I've never felt more important in my life.

19 comments:

Hema and Becky said...

So sweet! It is true that we sometimes do have to rechoose to be at home. Sometimes we choose not to work, sometimes we choose to do less projects or spend less time chatting with our friends.... so many distractions that can keep us from focusing on our ever important stewardship. Your children are blessed to have you for a mother!

Christina said...

It's so great to read about how much you live your children! You're a wonderful example.

sheila said...

steph, that's just awesome. You are a wonderful mother and I'm sure that your kids will never forget that.
You inspire me. :)

Lindsey said...

I shed a tear or two reading this because I know EXACTLY how you feel. When I even think about going back to work I get sick at the thought of not being with my baby. I don't even like coaching basketball sometimes because I am not with her. Being a mom is the most fulfilling job I have ever and will ever have and I would rather be poor and stay home than make lots of money and have someone else take care of my kids. So I totally know how you feel and I LOVE reading your thoughts on motherhood!

boo face mcjones said...

you just added to my ever-increasing anxiety over going back to work in a week and a half. ugh.

BUT -- i'm so glad to hear that you had such great opportunities that you (rightfully) passed over for your little ones. you really can do anything, which is why i think your critters will always appreciate you choosing to be with them.

loves.

echo said...

lovely lovely words

Diana said...

your boys are so, so lucky. love you.

Sofia D. Hoiland said...

Giving our full energy into motherhood is so important and fulfilling and exhausting, but you are right, we shouldn't trade it for the world!

You are doing so much! Such beautiful boys you are raising.

The Price Family said...

This is sweet. It is so good to hear mama's who see how important it is to be with their kids and how that is what they will remember :)

Anna K. said...

I love your thoughts!
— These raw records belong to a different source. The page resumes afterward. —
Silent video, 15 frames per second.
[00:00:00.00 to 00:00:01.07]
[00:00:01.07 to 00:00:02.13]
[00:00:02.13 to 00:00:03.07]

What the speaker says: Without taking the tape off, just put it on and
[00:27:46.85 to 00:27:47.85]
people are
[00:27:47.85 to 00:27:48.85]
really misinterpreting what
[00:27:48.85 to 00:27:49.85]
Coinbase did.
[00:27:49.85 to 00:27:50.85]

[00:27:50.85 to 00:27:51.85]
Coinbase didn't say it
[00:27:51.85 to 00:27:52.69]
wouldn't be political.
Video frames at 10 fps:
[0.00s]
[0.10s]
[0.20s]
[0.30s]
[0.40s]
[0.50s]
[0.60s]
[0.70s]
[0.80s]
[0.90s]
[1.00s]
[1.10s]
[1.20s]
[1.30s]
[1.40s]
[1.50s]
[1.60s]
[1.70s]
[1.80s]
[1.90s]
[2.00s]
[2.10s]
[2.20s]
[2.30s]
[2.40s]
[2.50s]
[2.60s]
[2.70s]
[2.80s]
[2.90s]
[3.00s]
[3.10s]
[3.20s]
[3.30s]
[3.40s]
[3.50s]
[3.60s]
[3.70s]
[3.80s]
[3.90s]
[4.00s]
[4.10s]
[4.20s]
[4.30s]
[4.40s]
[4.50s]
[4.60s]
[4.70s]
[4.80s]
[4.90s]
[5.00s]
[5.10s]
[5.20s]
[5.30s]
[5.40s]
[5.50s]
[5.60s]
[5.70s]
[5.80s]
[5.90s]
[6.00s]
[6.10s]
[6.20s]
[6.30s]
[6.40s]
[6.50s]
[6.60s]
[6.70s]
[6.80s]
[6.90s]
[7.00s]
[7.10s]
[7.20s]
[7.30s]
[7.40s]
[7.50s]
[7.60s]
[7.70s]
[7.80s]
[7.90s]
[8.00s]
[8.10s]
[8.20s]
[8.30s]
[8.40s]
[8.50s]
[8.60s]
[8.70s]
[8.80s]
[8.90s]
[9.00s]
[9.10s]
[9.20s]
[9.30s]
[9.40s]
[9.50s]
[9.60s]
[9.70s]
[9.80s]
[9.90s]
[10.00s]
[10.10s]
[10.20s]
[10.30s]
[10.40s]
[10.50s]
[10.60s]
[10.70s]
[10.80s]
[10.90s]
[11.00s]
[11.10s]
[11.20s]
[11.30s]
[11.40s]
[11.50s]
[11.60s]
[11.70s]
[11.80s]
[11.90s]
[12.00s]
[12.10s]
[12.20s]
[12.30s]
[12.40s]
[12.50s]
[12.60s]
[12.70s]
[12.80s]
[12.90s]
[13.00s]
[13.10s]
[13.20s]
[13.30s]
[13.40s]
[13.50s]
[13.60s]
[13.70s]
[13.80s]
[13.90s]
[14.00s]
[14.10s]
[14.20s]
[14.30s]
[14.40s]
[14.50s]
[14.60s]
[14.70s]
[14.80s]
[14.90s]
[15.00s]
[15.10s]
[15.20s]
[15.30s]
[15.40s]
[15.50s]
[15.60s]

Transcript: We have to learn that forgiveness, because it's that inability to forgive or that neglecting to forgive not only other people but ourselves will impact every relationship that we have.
You are so important and you are an awesome mom! You motivate me to be better!

Patria said...

such a beautiful piece. i love your writing and thoughts. this post resonated with me...teaching at byuh is a dream job of mine. i recently decided to turn down an opportunity to teach a class there that i would really love to teach. however, mark is starting a new opportunity at the same time this would've started. i knew it would mean more time away from the kids and stress for mark and i trying to jam it all in. not worth it was the decision. i would rather not risk mark's opportunity right now by spreading our family too thin. we all have to make hard choices like this- it is sometimes excruciating and your reflections bring perspective. thank you!

melissa said...

well, isn't it interesting to hear about the wide wide range of hard situations we all have. i'm sitting here thinking, what! this girl got two (pleasant) job offers she is turning down to be a better wife/mother/woman, and THIS girl (ahem me) has been trying for years to find a job with no luck in order to be a better wife/mother/woman. (i'm guessing something awesome will come up in about six months when i am no longer interested...)

anyway, thanks for the broadening perspective. if you get any other awesome job offers, though, just send them my way please and thank you.

Melissa said...

so true, nothing is more important! good choice, and what lucky boys!

. said...

So true! Now I understand what you are talking about, and I don't think I could have expressed it better, we are so lucky to be mothers :)

clarke fam said...

That was beautiful!

martin said...

i feel proud of you.

Damaris @Kitchen Corners said...

I can relate so well to this post. I too was offered a job that was hard to turn down but whatevers AND thank you husband to the moon and back for making enough for us to survive.

Emily said...

Love your thoughts. Thanks for sharing them ;).

Mariko said...

Wait a sec. I can't believe no one is bugging you to tell them what that job is! TELL ME! I wanna know.